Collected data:
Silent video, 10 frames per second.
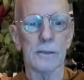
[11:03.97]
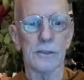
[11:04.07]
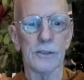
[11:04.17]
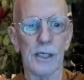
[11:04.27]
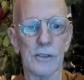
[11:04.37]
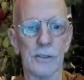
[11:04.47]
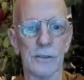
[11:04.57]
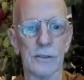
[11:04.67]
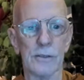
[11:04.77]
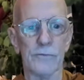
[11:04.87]

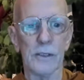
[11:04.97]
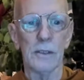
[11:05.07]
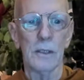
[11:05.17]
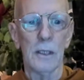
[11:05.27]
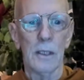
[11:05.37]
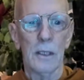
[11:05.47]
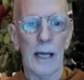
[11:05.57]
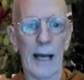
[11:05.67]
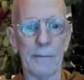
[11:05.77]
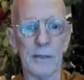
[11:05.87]
sensations of the
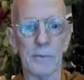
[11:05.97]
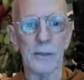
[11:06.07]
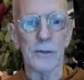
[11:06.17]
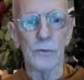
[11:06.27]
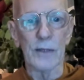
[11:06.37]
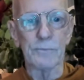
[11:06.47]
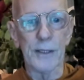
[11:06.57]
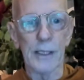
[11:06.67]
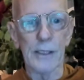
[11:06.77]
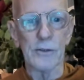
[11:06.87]
abdomen or rib
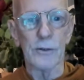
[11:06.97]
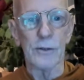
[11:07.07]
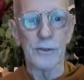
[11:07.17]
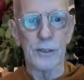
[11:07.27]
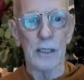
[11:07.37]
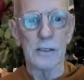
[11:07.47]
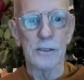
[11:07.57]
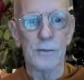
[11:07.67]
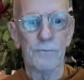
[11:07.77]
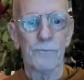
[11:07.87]
cage or the
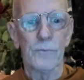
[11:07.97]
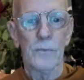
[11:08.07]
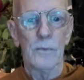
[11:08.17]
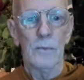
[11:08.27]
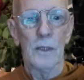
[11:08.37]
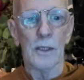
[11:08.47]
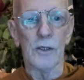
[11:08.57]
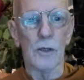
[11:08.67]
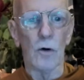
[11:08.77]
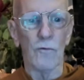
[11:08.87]
chest.
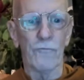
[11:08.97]
You don't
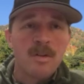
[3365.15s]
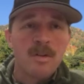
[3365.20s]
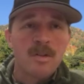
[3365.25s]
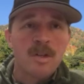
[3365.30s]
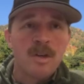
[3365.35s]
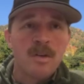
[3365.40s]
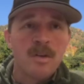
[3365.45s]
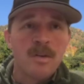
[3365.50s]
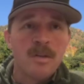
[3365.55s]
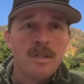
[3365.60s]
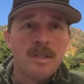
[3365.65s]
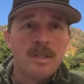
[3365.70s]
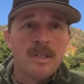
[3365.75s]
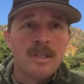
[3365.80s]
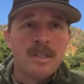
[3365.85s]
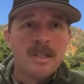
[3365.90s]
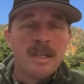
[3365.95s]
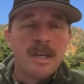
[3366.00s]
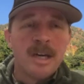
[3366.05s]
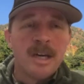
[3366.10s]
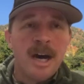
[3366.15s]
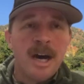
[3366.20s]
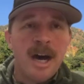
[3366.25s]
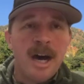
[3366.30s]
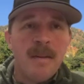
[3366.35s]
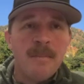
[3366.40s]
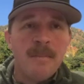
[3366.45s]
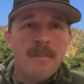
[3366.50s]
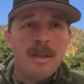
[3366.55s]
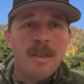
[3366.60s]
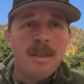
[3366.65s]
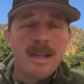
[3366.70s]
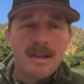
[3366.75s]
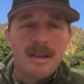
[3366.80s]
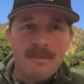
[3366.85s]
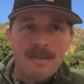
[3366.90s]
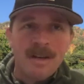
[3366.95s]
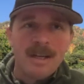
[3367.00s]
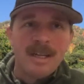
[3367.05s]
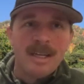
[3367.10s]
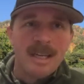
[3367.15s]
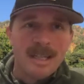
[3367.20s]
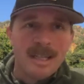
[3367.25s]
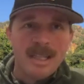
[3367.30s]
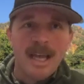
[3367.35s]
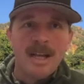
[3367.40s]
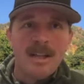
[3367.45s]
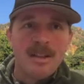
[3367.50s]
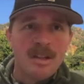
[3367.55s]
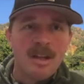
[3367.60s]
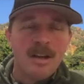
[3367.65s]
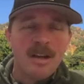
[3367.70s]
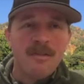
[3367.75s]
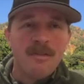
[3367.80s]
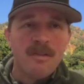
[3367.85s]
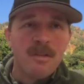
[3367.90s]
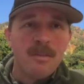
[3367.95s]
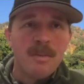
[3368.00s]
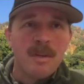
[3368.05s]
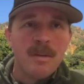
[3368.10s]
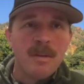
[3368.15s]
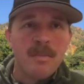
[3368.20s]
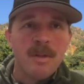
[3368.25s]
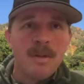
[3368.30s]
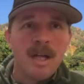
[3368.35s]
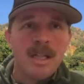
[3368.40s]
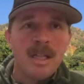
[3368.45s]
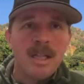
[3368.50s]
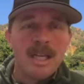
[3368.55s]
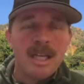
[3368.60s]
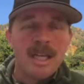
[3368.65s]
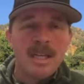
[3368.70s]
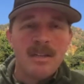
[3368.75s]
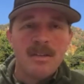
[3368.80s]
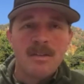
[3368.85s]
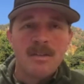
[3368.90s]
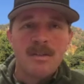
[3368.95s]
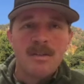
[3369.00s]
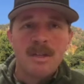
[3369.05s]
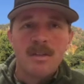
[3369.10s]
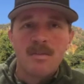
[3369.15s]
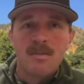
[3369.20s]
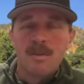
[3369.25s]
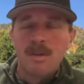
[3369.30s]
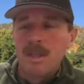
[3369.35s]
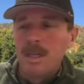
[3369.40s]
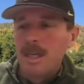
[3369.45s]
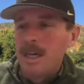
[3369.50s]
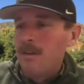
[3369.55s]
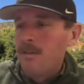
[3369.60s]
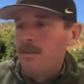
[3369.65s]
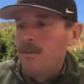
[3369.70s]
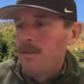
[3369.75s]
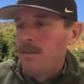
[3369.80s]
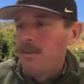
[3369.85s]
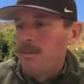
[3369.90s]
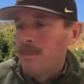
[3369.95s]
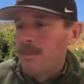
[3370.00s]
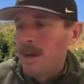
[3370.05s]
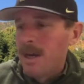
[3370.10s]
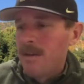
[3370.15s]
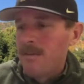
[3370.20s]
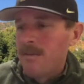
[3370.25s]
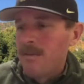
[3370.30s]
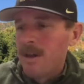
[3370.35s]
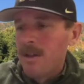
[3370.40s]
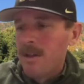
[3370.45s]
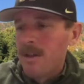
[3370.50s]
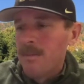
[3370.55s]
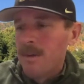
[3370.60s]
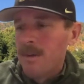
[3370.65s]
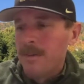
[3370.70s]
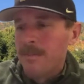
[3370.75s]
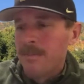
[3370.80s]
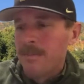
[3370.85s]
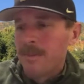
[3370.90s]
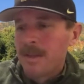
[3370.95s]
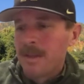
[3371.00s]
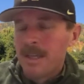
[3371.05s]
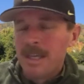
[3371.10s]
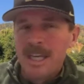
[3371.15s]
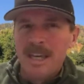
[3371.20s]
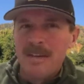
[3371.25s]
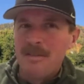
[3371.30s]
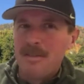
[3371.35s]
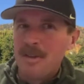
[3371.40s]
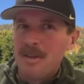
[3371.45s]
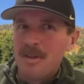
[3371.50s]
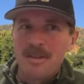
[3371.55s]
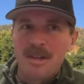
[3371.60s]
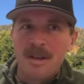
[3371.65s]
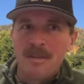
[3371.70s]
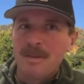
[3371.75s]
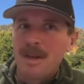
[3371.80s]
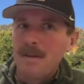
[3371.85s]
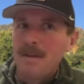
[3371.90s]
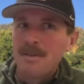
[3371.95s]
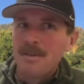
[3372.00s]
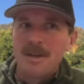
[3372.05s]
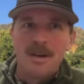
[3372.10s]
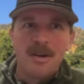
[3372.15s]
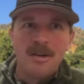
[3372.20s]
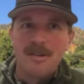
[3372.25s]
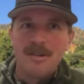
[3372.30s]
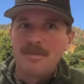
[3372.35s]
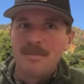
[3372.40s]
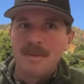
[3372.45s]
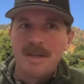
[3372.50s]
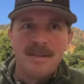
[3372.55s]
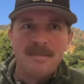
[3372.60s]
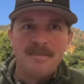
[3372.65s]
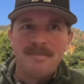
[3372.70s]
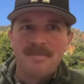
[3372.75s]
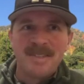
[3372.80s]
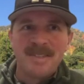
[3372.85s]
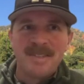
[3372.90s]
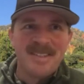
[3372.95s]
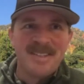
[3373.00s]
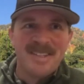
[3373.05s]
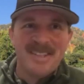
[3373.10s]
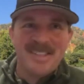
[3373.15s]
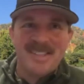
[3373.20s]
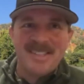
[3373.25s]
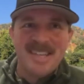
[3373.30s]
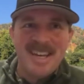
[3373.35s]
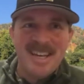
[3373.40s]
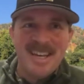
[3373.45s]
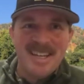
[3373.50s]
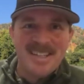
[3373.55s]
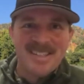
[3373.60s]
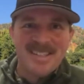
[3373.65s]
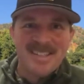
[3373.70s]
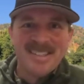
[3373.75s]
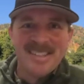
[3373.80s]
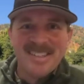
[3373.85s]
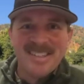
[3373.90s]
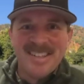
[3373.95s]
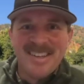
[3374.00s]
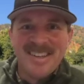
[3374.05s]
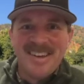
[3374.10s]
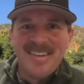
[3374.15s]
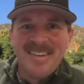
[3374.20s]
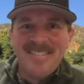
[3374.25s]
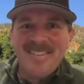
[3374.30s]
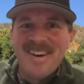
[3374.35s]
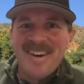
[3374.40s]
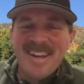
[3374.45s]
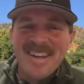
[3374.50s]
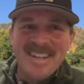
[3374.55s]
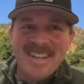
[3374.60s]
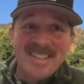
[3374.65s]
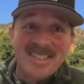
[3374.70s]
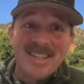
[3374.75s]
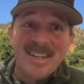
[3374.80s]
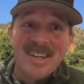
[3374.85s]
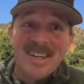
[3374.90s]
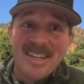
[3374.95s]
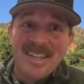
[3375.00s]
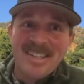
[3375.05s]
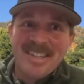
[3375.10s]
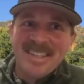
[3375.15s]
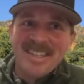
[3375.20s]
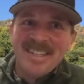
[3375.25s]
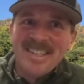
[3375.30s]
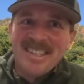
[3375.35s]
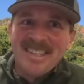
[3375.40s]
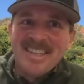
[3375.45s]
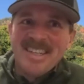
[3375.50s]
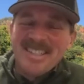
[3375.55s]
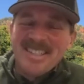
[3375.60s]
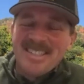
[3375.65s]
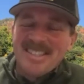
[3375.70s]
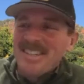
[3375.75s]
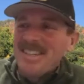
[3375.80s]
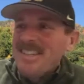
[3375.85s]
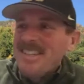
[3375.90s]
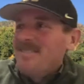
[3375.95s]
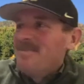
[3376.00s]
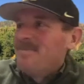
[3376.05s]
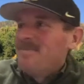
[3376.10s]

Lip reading: So I think if I can get that stuff from the people I lead, it's really helpful for my development, even though sometimes it hurts, man. It stings, but it's good. It's good.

§ **Exercise**
Exact copies of all the entries are needed; output them without the pictures.

§ **Output below**
Silent video, 10 frames per second.
[11:03.97]
[11:04.07]
[11:04.17]
[11:04.27]
[11:04.37]
[11:04.47]
[11:04.57]
[11:04.67]
[11:04.77]
[11:04.87]

[11:04.97]
[11:05.07]
[11:05.17]
[11:05.27]
[11:05.37]
[11:05.47]
[11:05.57]
[11:05.67]
[11:05.77]
[11:05.87]
sensations of the
[11:05.97]
[11:06.07]
[11:06.17]
[11:06.27]
[11:06.37]
[11:06.47]
[11:06.57]
[11:06.67]
[11:06.77]
[11:06.87]
abdomen or rib
[11:06.97]
[11:07.07]
[11:07.17]
[11:07.27]
[11:07.37]
[11:07.47]
[11:07.57]
[11:07.67]
[11:07.77]
[11:07.87]
cage or the
[11:07.97]
[11:08.07]
[11:08.17]
[11:08.27]
[11:08.37]
[11:08.47]
[11:08.57]
[11:08.67]
[11:08.77]
[11:08.87]
chest.
[11:08.97]
You don't
[3365.15s]
[3365.20s]
[3365.25s]
[3365.30s]
[3365.35s]
[3365.40s]
[3365.45s]
[3365.50s]
[3365.55s]
[3365.60s]
[3365.65s]
[3365.70s]
[3365.75s]
[3365.80s]
[3365.85s]
[3365.90s]
[3365.95s]
[3366.00s]
[3366.05s]
[3366.10s]
[3366.15s]
[3366.20s]
[3366.25s]
[3366.30s]
[3366.35s]
[3366.40s]
[3366.45s]
[3366.50s]
[3366.55s]
[3366.60s]
[3366.65s]
[3366.70s]
[3366.75s]
[3366.80s]
[3366.85s]
[3366.90s]
[3366.95s]
[3367.00s]
[3367.05s]
[3367.10s]
[3367.15s]
[3367.20s]
[3367.25s]
[3367.30s]
[3367.35s]
[3367.40s]
[3367.45s]
[3367.50s]
[3367.55s]
[3367.60s]
[3367.65s]
[3367.70s]
[3367.75s]
[3367.80s]
[3367.85s]
[3367.90s]
[3367.95s]
[3368.00s]
[3368.05s]
[3368.10s]
[3368.15s]
[3368.20s]
[3368.25s]
[3368.30s]
[3368.35s]
[3368.40s]
[3368.45s]
[3368.50s]
[3368.55s]
[3368.60s]
[3368.65s]
[3368.70s]
[3368.75s]
[3368.80s]
[3368.85s]
[3368.90s]
[3368.95s]
[3369.00s]
[3369.05s]
[3369.10s]
[3369.15s]
[3369.20s]
[3369.25s]
[3369.30s]
[3369.35s]
[3369.40s]
[3369.45s]
[3369.50s]
[3369.55s]
[3369.60s]
[3369.65s]
[3369.70s]
[3369.75s]
[3369.80s]
[3369.85s]
[3369.90s]
[3369.95s]
[3370.00s]
[3370.05s]
[3370.10s]
[3370.15s]
[3370.20s]
[3370.25s]
[3370.30s]
[3370.35s]
[3370.40s]
[3370.45s]
[3370.50s]
[3370.55s]
[3370.60s]
[3370.65s]
[3370.70s]
[3370.75s]
[3370.80s]
[3370.85s]
[3370.90s]
[3370.95s]
[3371.00s]
[3371.05s]
[3371.10s]
[3371.15s]
[3371.20s]
[3371.25s]
[3371.30s]
[3371.35s]
[3371.40s]
[3371.45s]
[3371.50s]
[3371.55s]
[3371.60s]
[3371.65s]
[3371.70s]
[3371.75s]
[3371.80s]
[3371.85s]
[3371.90s]
[3371.95s]
[3372.00s]
[3372.05s]
[3372.10s]
[3372.15s]
[3372.20s]
[3372.25s]
[3372.30s]
[3372.35s]
[3372.40s]
[3372.45s]
[3372.50s]
[3372.55s]
[3372.60s]
[3372.65s]
[3372.70s]
[3372.75s]
[3372.80s]
[3372.85s]
[3372.90s]
[3372.95s]
[3373.00s]
[3373.05s]
[3373.10s]
[3373.15s]
[3373.20s]
[3373.25s]
[3373.30s]
[3373.35s]
[3373.40s]
[3373.45s]
[3373.50s]
[3373.55s]
[3373.60s]
[3373.65s]
[3373.70s]
[3373.75s]
[3373.80s]
[3373.85s]
[3373.90s]
[3373.95s]
[3374.00s]
[3374.05s]
[3374.10s]
[3374.15s]
[3374.20s]
[3374.25s]
[3374.30s]
[3374.35s]
[3374.40s]
[3374.45s]
[3374.50s]
[3374.55s]
[3374.60s]
[3374.65s]
[3374.70s]
[3374.75s]
[3374.80s]
[3374.85s]
[3374.90s]
[3374.95s]
[3375.00s]
[3375.05s]
[3375.10s]
[3375.15s]
[3375.20s]
[3375.25s]
[3375.30s]
[3375.35s]
[3375.40s]
[3375.45s]
[3375.50s]
[3375.55s]
[3375.60s]
[3375.65s]
[3375.70s]
[3375.75s]
[3375.80s]
[3375.85s]
[3375.90s]
[3375.95s]
[3376.00s]
[3376.05s]
[3376.10s]

Lip reading: So I think if I can get that stuff from the people I lead, it's really helpful for my development, even though sometimes it hurts, man. It stings, but it's good. It's good.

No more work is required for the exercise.